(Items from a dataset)
= = = = = = =
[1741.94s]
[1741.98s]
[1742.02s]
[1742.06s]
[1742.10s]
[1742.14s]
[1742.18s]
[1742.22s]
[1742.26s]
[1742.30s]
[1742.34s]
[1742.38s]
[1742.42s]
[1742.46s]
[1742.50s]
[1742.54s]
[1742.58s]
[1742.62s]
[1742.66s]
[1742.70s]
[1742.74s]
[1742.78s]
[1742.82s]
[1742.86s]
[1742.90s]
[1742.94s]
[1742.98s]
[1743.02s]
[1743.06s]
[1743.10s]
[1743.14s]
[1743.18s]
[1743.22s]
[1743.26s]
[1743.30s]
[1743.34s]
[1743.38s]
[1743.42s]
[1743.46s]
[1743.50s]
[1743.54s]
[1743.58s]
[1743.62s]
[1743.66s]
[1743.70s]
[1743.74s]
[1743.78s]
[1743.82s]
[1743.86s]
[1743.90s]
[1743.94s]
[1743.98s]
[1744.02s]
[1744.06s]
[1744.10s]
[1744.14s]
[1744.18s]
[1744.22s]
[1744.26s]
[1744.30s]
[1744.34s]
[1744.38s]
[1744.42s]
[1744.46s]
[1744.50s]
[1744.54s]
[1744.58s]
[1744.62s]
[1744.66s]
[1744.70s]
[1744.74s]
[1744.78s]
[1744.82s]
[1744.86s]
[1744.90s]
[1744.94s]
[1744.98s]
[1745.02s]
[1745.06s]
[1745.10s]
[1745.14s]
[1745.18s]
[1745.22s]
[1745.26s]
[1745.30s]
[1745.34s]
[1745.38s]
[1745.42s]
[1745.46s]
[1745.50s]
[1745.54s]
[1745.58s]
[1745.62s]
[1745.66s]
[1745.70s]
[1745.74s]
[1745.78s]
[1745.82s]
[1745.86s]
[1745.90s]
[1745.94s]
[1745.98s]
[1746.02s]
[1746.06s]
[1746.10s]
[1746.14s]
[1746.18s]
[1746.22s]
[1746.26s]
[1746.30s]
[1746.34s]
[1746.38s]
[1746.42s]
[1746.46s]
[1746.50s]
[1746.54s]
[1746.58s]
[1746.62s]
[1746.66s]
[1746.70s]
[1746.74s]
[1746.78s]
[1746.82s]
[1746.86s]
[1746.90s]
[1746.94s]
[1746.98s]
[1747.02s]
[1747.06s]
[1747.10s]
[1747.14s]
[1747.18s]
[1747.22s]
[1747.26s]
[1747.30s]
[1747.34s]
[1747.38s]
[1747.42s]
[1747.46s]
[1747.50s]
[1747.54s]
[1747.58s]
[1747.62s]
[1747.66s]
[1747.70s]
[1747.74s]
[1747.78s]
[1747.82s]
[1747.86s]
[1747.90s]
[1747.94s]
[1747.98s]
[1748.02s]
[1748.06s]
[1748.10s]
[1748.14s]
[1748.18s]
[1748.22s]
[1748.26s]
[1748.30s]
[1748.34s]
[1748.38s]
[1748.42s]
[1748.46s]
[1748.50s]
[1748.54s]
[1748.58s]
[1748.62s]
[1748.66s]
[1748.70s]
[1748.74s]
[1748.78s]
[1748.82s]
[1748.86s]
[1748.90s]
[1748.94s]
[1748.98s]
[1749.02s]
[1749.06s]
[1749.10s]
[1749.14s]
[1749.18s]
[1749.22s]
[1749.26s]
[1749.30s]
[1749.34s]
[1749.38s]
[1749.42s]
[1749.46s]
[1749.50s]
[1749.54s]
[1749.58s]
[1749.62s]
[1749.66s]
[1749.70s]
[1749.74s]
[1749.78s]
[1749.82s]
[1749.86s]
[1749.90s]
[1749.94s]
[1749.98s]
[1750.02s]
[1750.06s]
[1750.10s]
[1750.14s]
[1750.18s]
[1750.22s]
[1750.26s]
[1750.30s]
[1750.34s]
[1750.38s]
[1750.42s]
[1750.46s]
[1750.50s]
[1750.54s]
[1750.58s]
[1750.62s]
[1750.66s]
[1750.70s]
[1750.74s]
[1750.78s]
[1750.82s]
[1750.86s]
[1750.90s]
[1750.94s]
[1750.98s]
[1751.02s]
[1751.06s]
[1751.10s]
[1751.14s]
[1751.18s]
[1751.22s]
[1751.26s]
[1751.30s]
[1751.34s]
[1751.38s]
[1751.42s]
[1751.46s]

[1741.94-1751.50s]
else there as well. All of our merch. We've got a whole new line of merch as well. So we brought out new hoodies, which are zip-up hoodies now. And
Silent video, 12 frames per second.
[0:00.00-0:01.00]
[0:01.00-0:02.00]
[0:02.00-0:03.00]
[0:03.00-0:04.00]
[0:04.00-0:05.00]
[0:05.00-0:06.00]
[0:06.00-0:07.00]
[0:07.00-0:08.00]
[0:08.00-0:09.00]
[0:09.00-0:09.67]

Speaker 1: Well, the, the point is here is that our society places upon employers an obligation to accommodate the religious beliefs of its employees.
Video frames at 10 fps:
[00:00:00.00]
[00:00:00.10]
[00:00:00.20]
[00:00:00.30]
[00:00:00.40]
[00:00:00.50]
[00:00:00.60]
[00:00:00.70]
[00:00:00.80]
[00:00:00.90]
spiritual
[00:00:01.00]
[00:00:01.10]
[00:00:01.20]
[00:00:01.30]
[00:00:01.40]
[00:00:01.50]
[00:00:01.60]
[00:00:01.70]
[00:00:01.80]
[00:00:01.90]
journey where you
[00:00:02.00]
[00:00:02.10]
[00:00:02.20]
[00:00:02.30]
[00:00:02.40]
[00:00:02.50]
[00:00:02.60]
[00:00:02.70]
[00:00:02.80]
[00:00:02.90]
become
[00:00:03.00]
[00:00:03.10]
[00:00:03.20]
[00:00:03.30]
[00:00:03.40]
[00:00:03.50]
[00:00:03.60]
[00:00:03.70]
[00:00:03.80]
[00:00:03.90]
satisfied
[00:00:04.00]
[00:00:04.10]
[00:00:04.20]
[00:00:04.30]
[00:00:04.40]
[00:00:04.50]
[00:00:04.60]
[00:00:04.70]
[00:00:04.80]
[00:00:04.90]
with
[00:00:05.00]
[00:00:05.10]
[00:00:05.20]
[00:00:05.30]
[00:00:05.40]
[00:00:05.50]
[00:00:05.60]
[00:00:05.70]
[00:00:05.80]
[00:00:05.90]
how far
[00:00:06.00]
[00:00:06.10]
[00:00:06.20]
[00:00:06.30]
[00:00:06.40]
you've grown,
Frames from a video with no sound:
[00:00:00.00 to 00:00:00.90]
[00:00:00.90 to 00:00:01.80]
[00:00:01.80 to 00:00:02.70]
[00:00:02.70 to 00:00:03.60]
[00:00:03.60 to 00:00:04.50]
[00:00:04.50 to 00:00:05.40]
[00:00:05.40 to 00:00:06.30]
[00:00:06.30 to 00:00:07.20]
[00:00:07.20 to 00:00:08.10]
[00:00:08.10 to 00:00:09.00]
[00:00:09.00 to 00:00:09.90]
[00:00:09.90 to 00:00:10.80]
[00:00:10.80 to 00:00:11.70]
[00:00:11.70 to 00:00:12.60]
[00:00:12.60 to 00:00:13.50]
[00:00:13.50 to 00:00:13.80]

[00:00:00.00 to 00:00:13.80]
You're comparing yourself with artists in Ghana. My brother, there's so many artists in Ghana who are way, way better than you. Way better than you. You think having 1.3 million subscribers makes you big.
= = = = = = =
- _BRIEF_: Would you please copy exactly the part of the entries above that begins at the line containing "[00:00:02.30]" and ends at the line containing "[00:00:05.40 to 00:00:06.30]", both lines included?

- _WRITTEN ANSWER_:
[00:00:02.30]
[00:00:02.40]
[00:00:02.50]
[00:00:02.60]
[00:00:02.70]
[00:00:02.80]
[00:00:02.90]
become
[00:00:03.00]
[00:00:03.10]
[00:00:03.20]
[00:00:03.30]
[00:00:03.40]
[00:00:03.50]
[00:00:03.60]
[00:00:03.70]
[00:00:03.80]
[00:00:03.90]
satisfied
[00:00:04.00]
[00:00:04.10]
[00:00:04.20]
[00:00:04.30]
[00:00:04.40]
[00:00:04.50]
[00:00:04.60]
[00:00:04.70]
[00:00:04.80]
[00:00:04.90]
with
[00:00:05.00]
[00:00:05.10]
[00:00:05.20]
[00:00:05.30]
[00:00:05.40]
[00:00:05.50]
[00:00:05.60]
[00:00:05.70]
[00:00:05.80]
[00:00:05.90]
how far
[00:00:06.00]
[00:00:06.10]
[00:00:06.20]
[00:00:06.30]
[00:00:06.40]
you've grown,
Frames from a video with no sound:
[00:00:00.00 to 00:00:00.90]
[00:00:00.90 to 00:00:01.80]
[00:00:01.80 to 00:00:02.70]
[00:00:02.70 to 00:00:03.60]
[00:00:03.60 to 00:00:04.50]
[00:00:04.50 to 00:00:05.40]
[00:00:05.40 to 00:00:06.30]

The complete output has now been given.